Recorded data

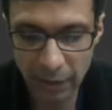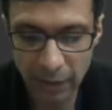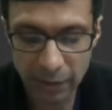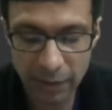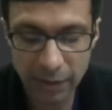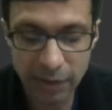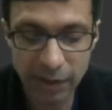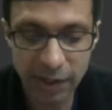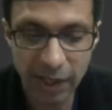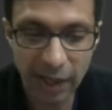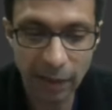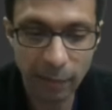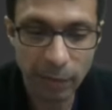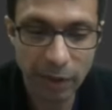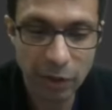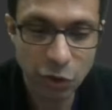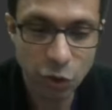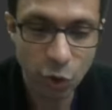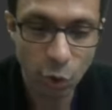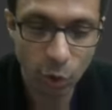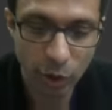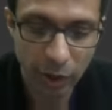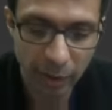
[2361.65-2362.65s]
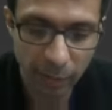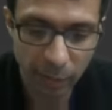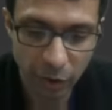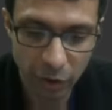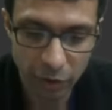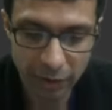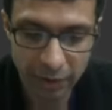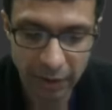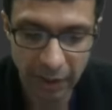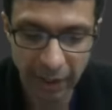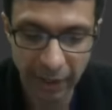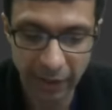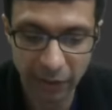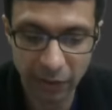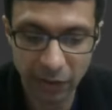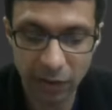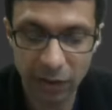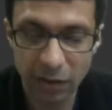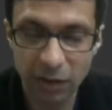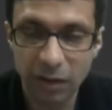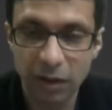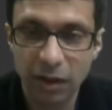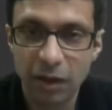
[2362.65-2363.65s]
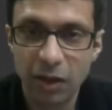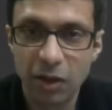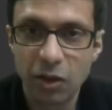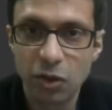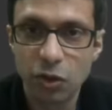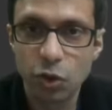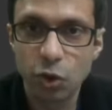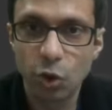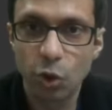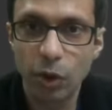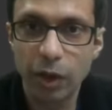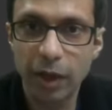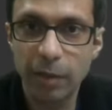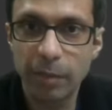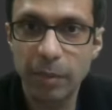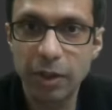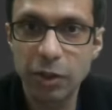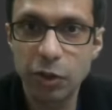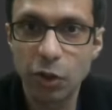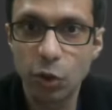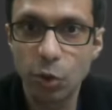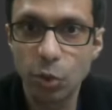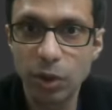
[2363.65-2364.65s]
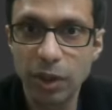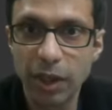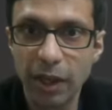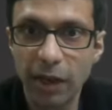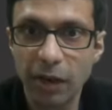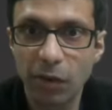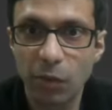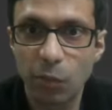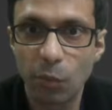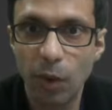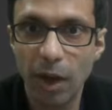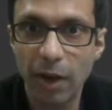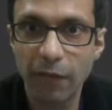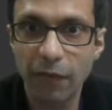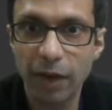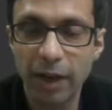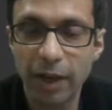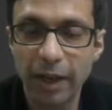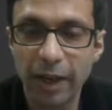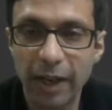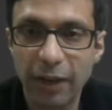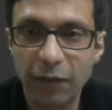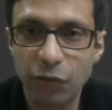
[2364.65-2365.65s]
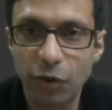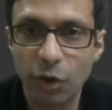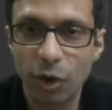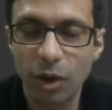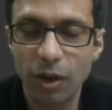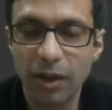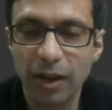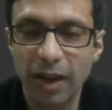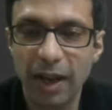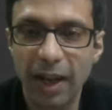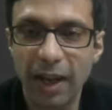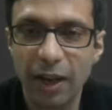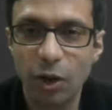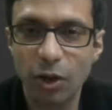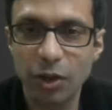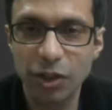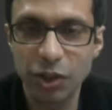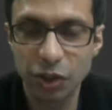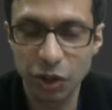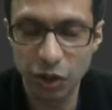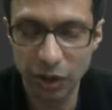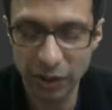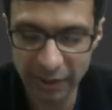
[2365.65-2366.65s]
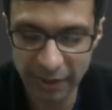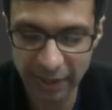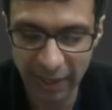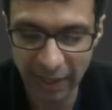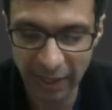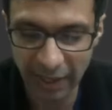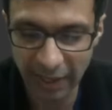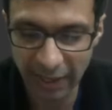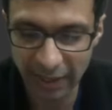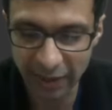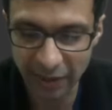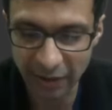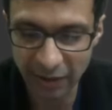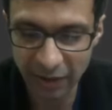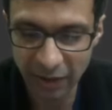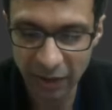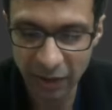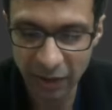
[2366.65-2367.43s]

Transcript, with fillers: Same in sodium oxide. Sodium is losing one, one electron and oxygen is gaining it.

* [Your assignment]: Without including a single picture, restate all of the data word for word.

* [Answer to this exercise]:
[2361.65-2362.65s]
[2362.65-2363.65s]
[2363.65-2364.65s]
[2364.65-2365.65s]
[2365.65-2366.65s]
[2366.65-2367.43s]

Transcript, with fillers: Same in sodium oxide. Sodium is losing one, one electron and oxygen is gaining it.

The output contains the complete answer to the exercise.